Which is the better for cardio?

baldwinbeckett

New member
I generally walk after lifting. Nearly 30 mins. I walk 8 incline and 6-7 km/h. There is another thing on my mind. Runnig 8-9 km/h with 0 incline. Is it good? Have you tried before?
 
@baldwinbeckett Better for what?

If you wanna get better at running... run. If you want easier to recover from... walk.

Also, with the incline, don't hold on to the handles (or rather... dont' grip them, you can put your hands there for a bit of support, but don't be supporting your weight and hanging back off of them)
 
@baldwinbeckett if you're fat enough maybe. but calf raises are also easy as hell to fit into a normal program, like resting between shoulder presses or bicep curls? find a leg press machine that you can set the weight in 5 seconds by sliding the pin selector down, boom, get a set of 6-10 heavy big stretch in. go back to your curls or shoulder presses or whatever.
 
@baldwinbeckett As others are pointing out, nothing is ‘better’ and that’s basically true.
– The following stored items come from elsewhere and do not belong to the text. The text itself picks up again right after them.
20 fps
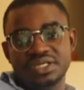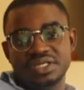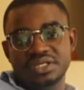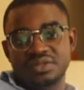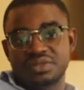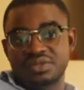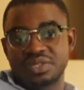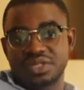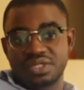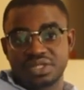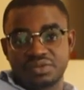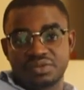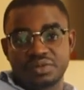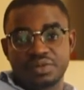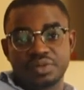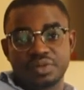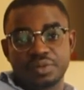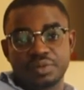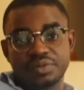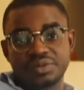It was a
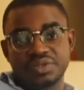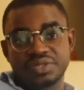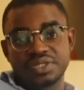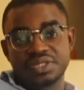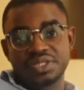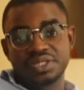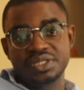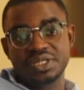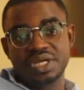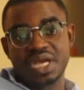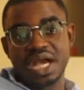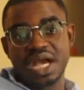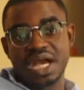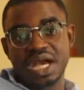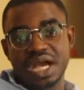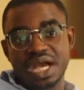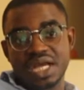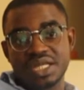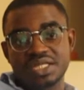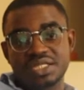networking opportunity.
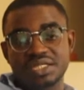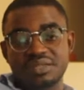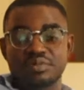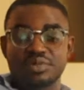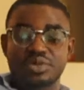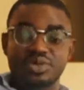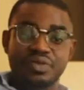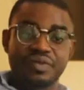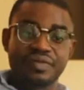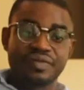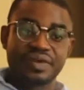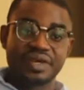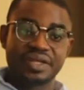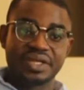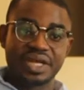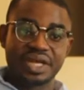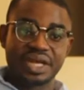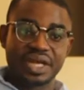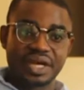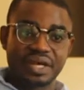And beyond that,
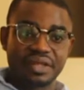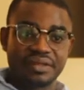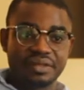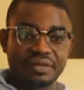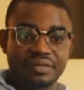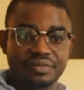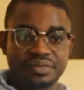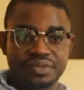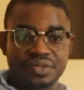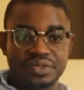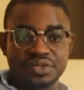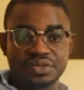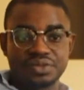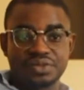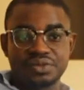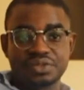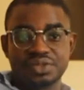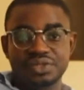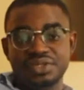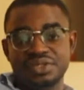I had the opportunity
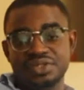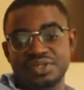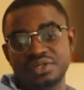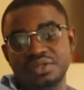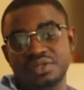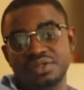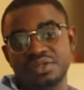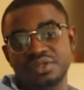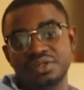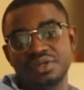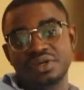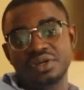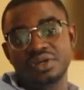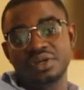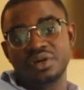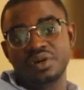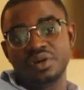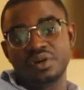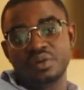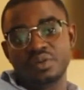to intern
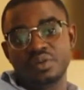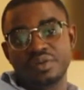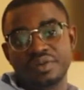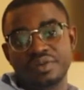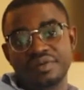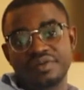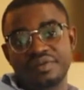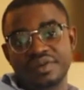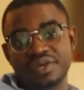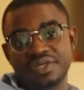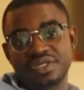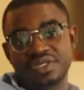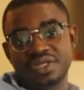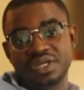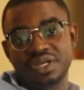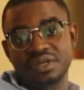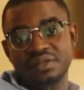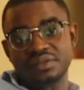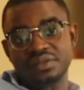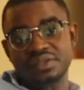with a fashion
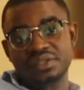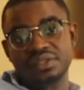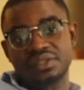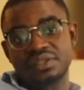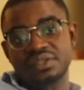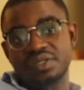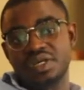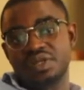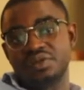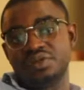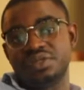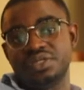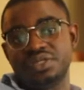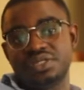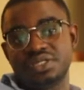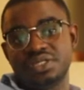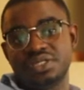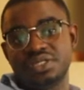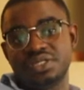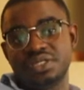house, an
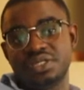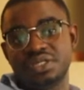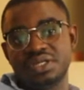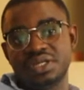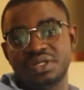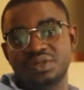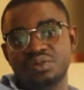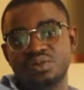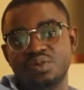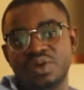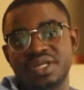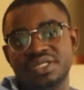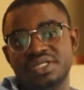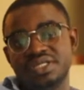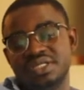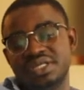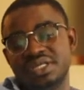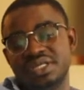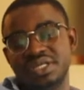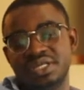organization that worked
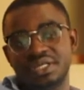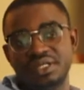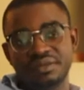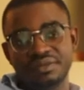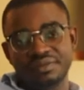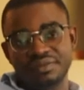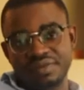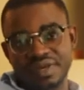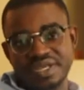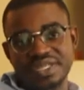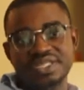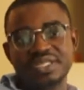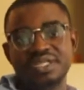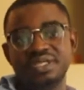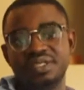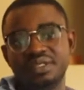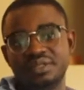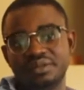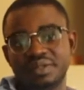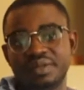in fashion
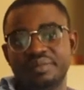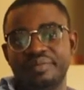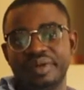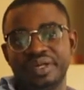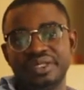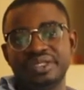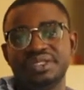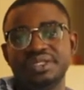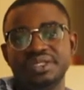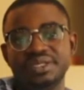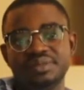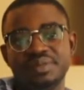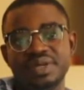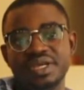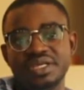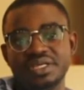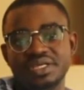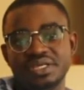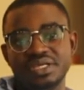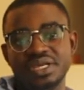and the branding
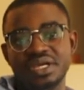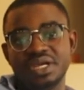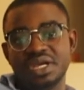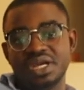space.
If you are asking STRICTLY about calorie burning. I believe, and I might be wrong about this, so if anyone is actually an expert, please correct me, but: it’s really only the distance that matters, because the human body is REALLY good at homeostasis. So if you walk a mile, or run a mile, it will approximately be the same relative calories burned. This might seem outrageous, but if you think about it, if you run that mile you will only be running for a few minutes. If you walk it will, of course, take significantly longer. Increasing incline WILL increase calories burned, but it will be uniform across the board, whether you’re walking or running.

I never mess with the incline unless I am running a walking “program” on the treadmill (which I do, a lot) and it adjusts the incline for me without me fucking with it. All it does is raise your heart rate. Which is fine. It’s great for your metabolism and does burn more calories than no incline.
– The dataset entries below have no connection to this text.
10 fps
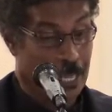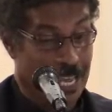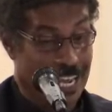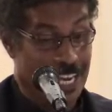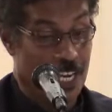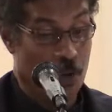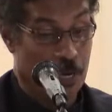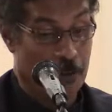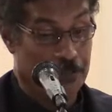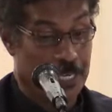In the new
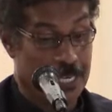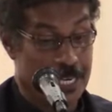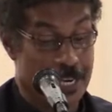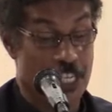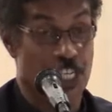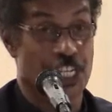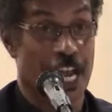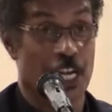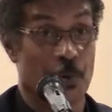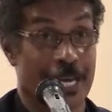covenant, there is
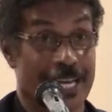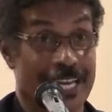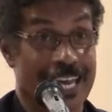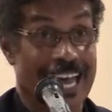genuine,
Anyway, I do both walking and running. On cardio days I run fast for 1/2 hour (no incline) and then cool down by walking for 1/2 hour. I work in progressive overload into the running portion by upping my speed by 0.1 mph every week. I am currently at a 7.6 mph run, although I recently had to dial that WAY back to 7.0 because I didn’t run while I was recently sick, so I’m working my way back up to 7.6 :(

On non-cardio days, I just walk for however long I want to post-lifting. I don’t even track it. Usually with one of those programs you can select on the treadmill that I spoke of earlier.
 
@baldwinbeckett I walk 30 minutes to an hour on an incline of 15 (max for a bit on the calf’s and thighs) at 2.5 to 2.8 MPH.
I burn, based off the metrics, 250 to 500 calorie. I may sweat a bit.
Running just tires me out faster, sweat more, but less time on the treadmill means less calories.
But running a mile or walking a mile will be the same in calories, or close to the same, difference is just time to burn calories, for me at least. Walking lets me put in cardio between working out muscle groups and sets. I don’t burn out of energy so fast, and walking is a great cool down for me too.
 
@baldwinbeckett I’ve been doing 15 minutes on the stairs (roughly 1000 steps) after my workouts and it’s been setting me on fire way more than running/walking ever did, not as hard on your knees either. I fucking hate leg day and the stairs do a good job of engaging the gluts, quads, hamstrings, and calves.